Ultimo aggiornamento: giovedi' 25 febbraio 2021 16:38

Schelotto: “Il gol al derby mi ha cambiato la vita. Dall’Inter trattato come se fossi il colpevole di tutto”

21.02.2021 | 12:15

Ezequiel Schelotto è uno dei tanti marcatori che hanno marchiatola storia dey derby tra Mila e Inter, il 24 febbraio 2013. L’ex interista ha parlato a La Gazzetta dello Sport toccando diversi argomenti.

Sul suo addio all’Inter: “Tanto tempo è passato ed è inutile portare rancore. La vita va avanti, ma in quel periodo là mi meritavo soprattutto rispetto: ero appena arrivato, avevo 22 anni e 5 di contratto. La dirigenza di allora non si è comportata benissimo, mi ha trattato come se fossi il capro espiatorio di una situazione che non andava. Purtroppo, quell’anno lì all’Inter è andata male per tutti. Poi è arrivato un altro allenatore, Mazzarri, che non mi ha dato neanche la possibilità di giocarmela. In un momento di disperazione, magari consigliato male, ho poi fatto un errore grandissimo: rescindere. Per questo l’Inter è gioia, ma anche rimpianto”.

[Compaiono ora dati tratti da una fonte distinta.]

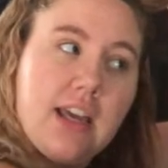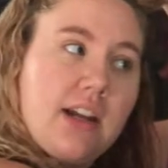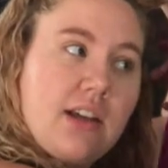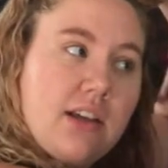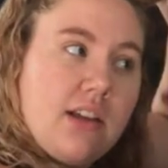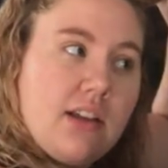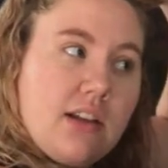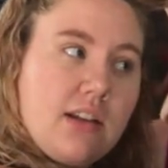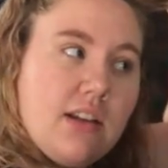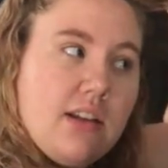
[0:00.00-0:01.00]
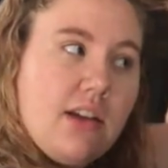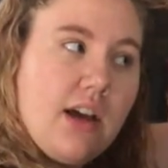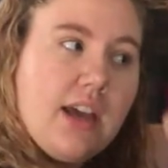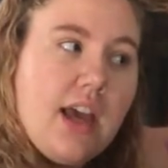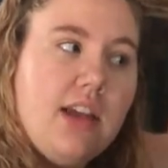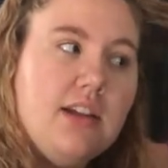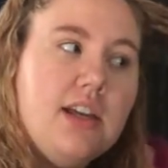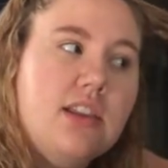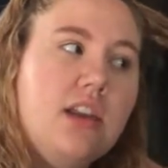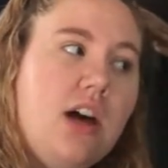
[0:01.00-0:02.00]
in again,
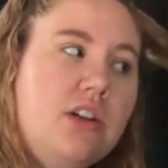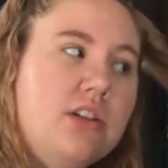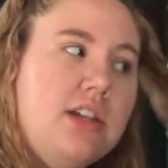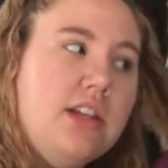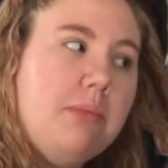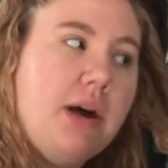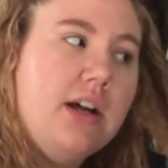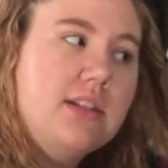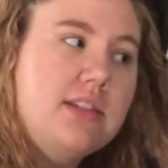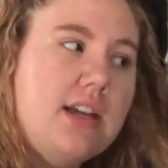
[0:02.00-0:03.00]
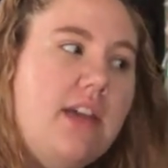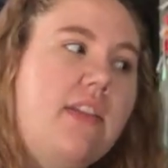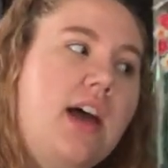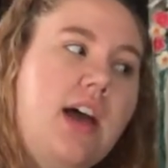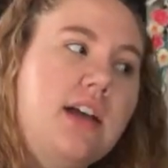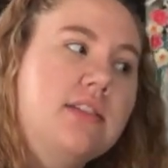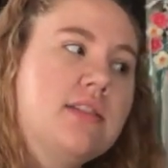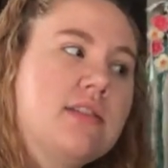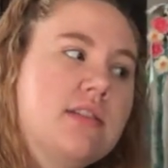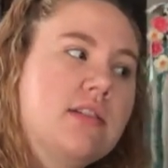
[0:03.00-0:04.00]
like the underneath parts and the
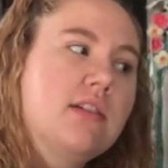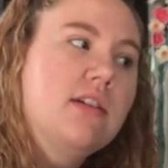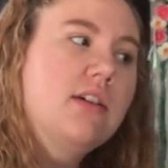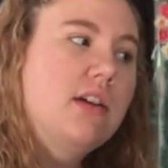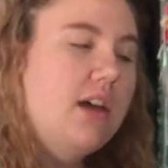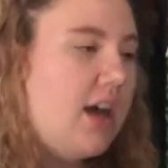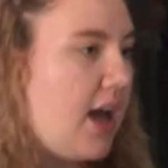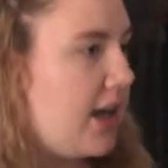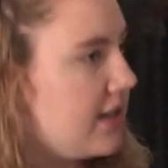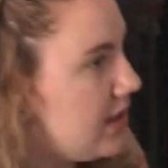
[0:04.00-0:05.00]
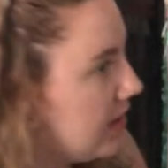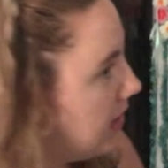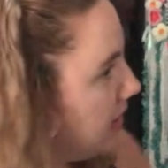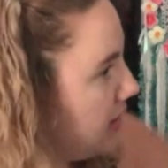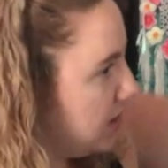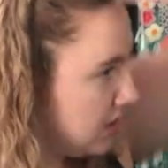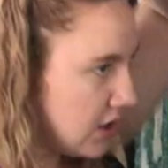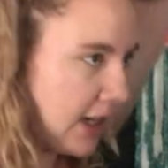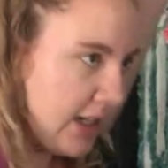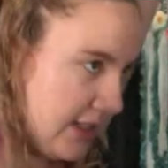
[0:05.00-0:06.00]
ends. I seriously just
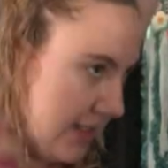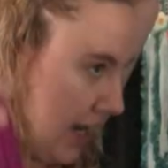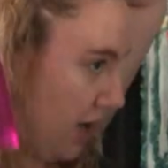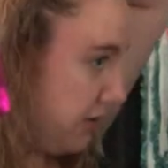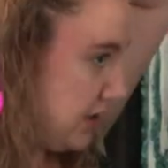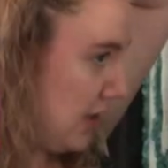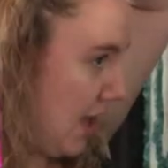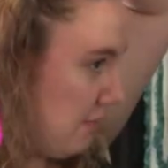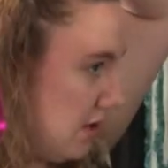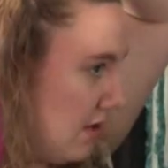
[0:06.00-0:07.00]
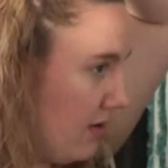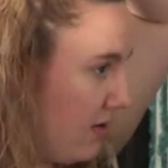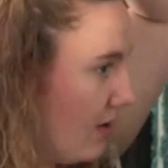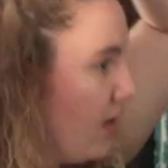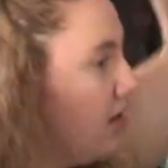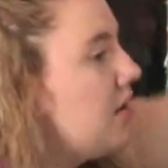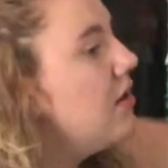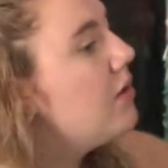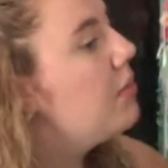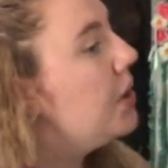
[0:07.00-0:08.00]
try to douse them
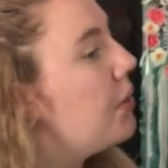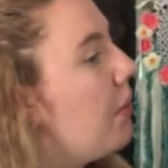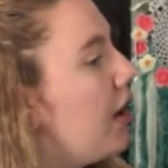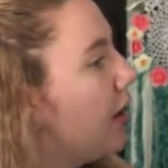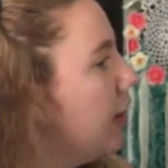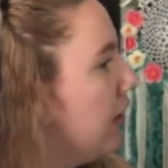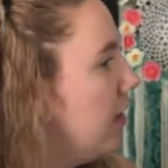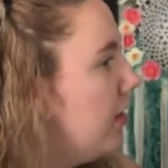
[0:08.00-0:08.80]
with water,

Cosa rimane adesso dopo 8 anni dal gol: “Una gioia incredibile, una rete che ha cambiato tutto anche perché venivo da un periodo problematico e mi meritavo quella gioia. Quella volta a San Siro c’erano i miei genitori, i miei fratelli, i miei nipoti: tantissimi Schelotto venuti ad applaudirmi”.

Sull’Inter di adesso: “Lautaro doveva essere un acquisto per il futuro e invece è un tesoro per il presente. Hakimi è un pazzo, mai visto correre uno così, impossibile fermarlo e non capisco come il Real l’abbia fatto partire. Il mio preferito, però, resta Lukaku: da solo sposta le montagne. È lui il giocatore più forte dell’Inter”.